Collected data:
Start of Block
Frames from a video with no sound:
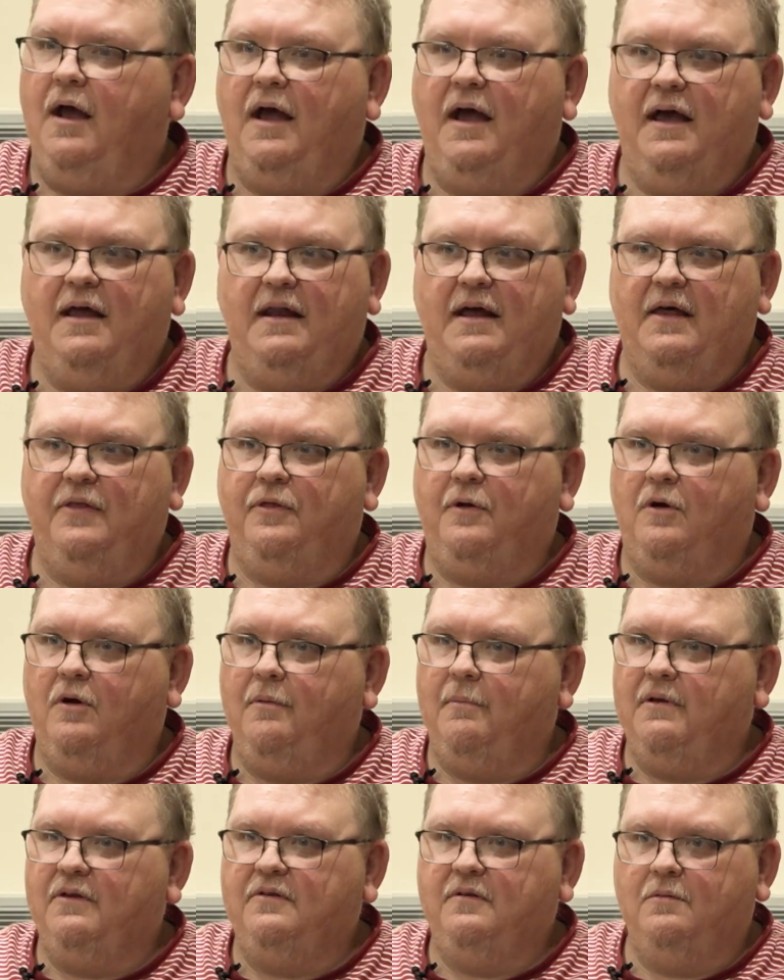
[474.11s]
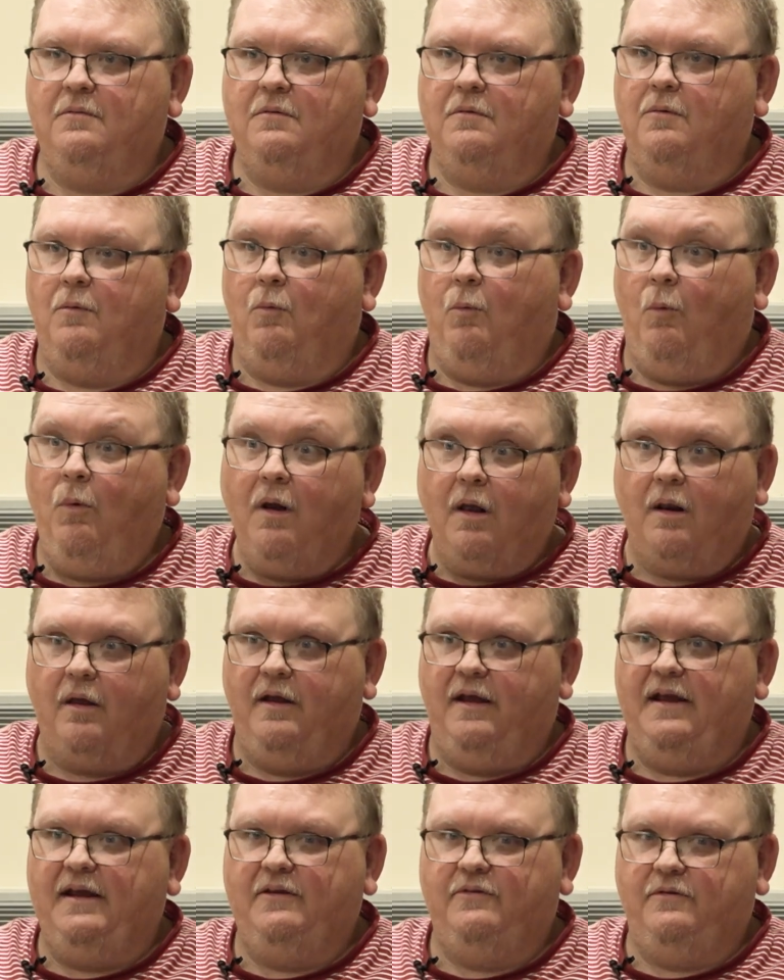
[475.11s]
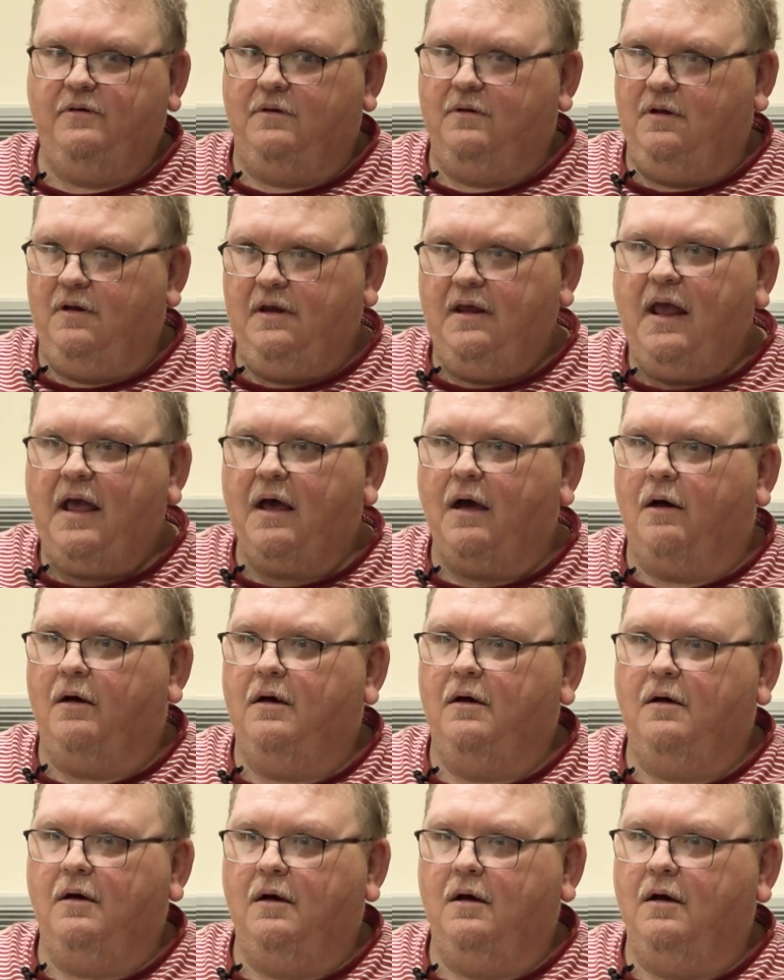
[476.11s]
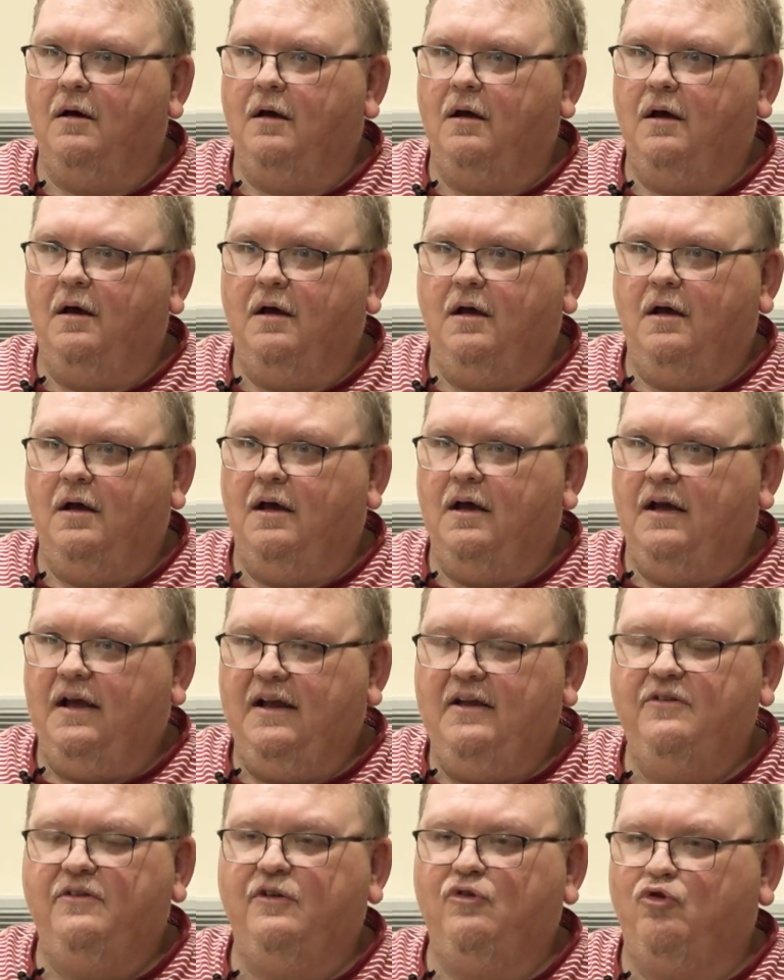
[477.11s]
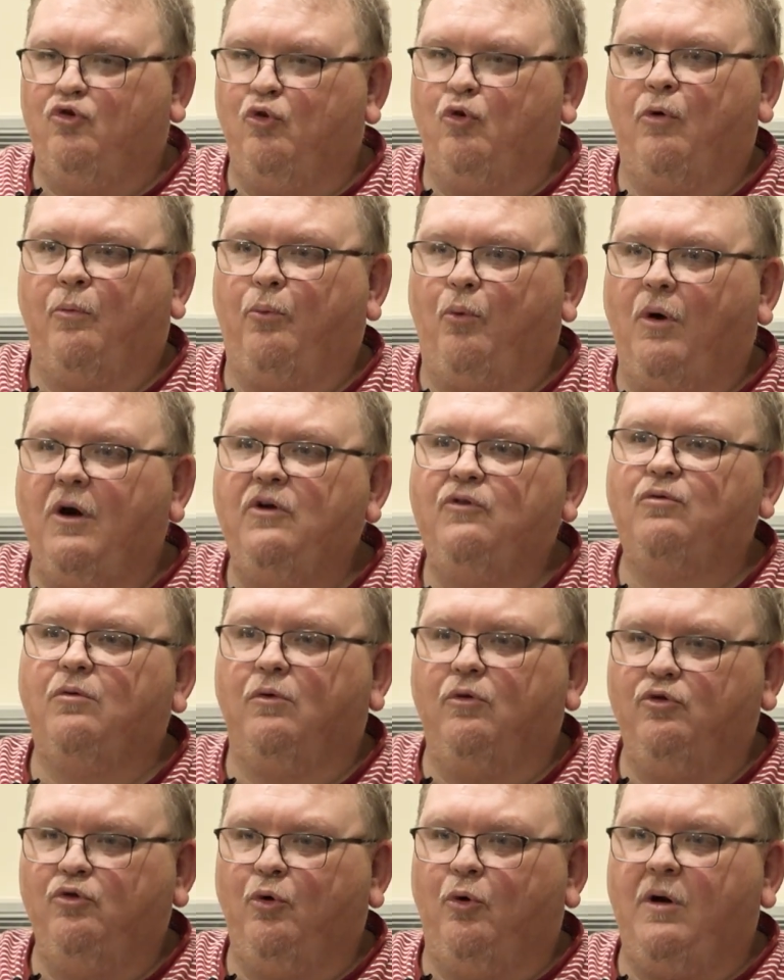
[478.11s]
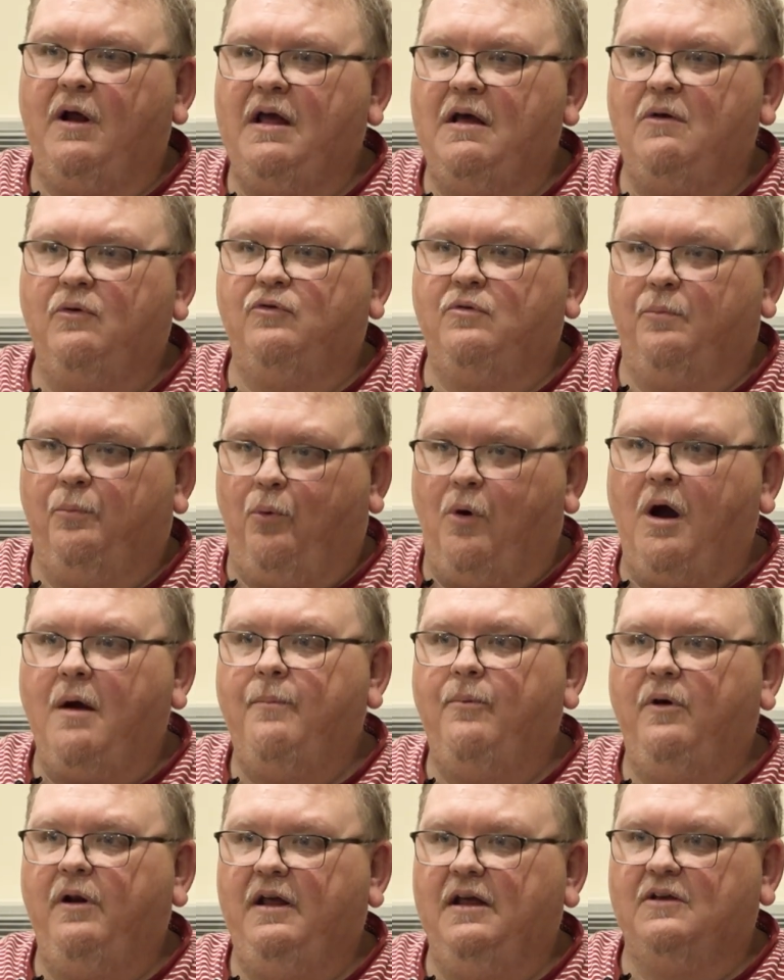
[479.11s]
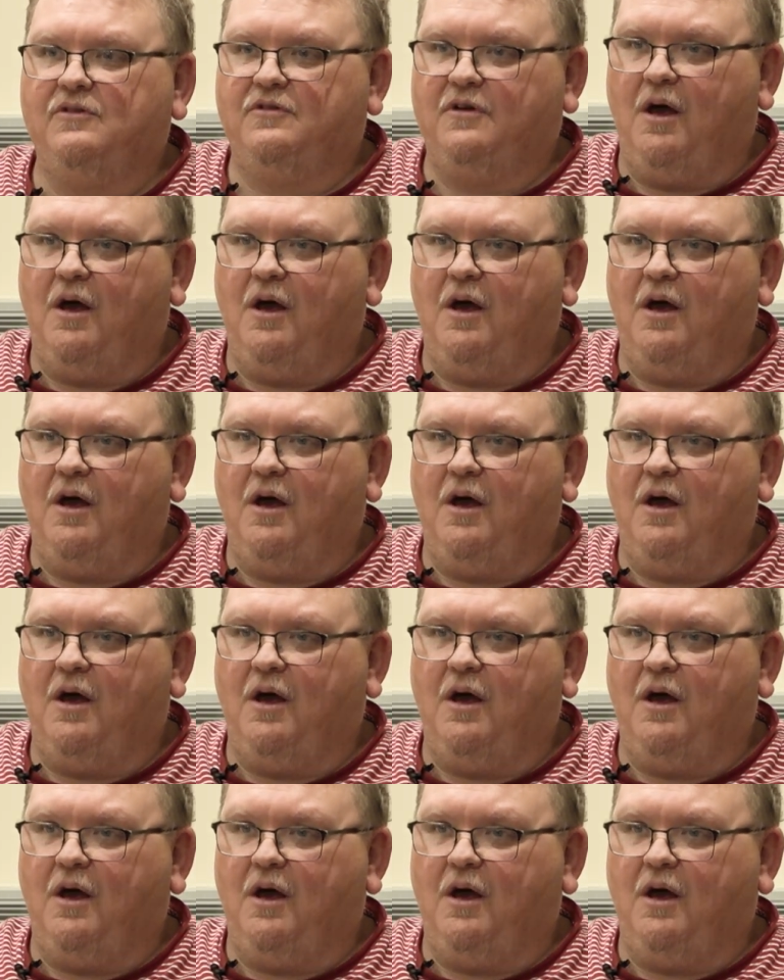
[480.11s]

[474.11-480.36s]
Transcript: And I told him, I said, really? He said, yeah. He says, your appraisal on your house and property has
End of Block
Exercise aim
Output every record above exactly as written, but skip the pictures.

Answer section
Frames from a video with no sound:
[474.11s]
[475.11s]
[476.11s]
[477.11s]
[478.11s]
[479.11s]
[480.11s]

[474.11-480.36s]
Transcript: And I told him, I said, really? He said, yeah. He says, your appraisal on your house and property has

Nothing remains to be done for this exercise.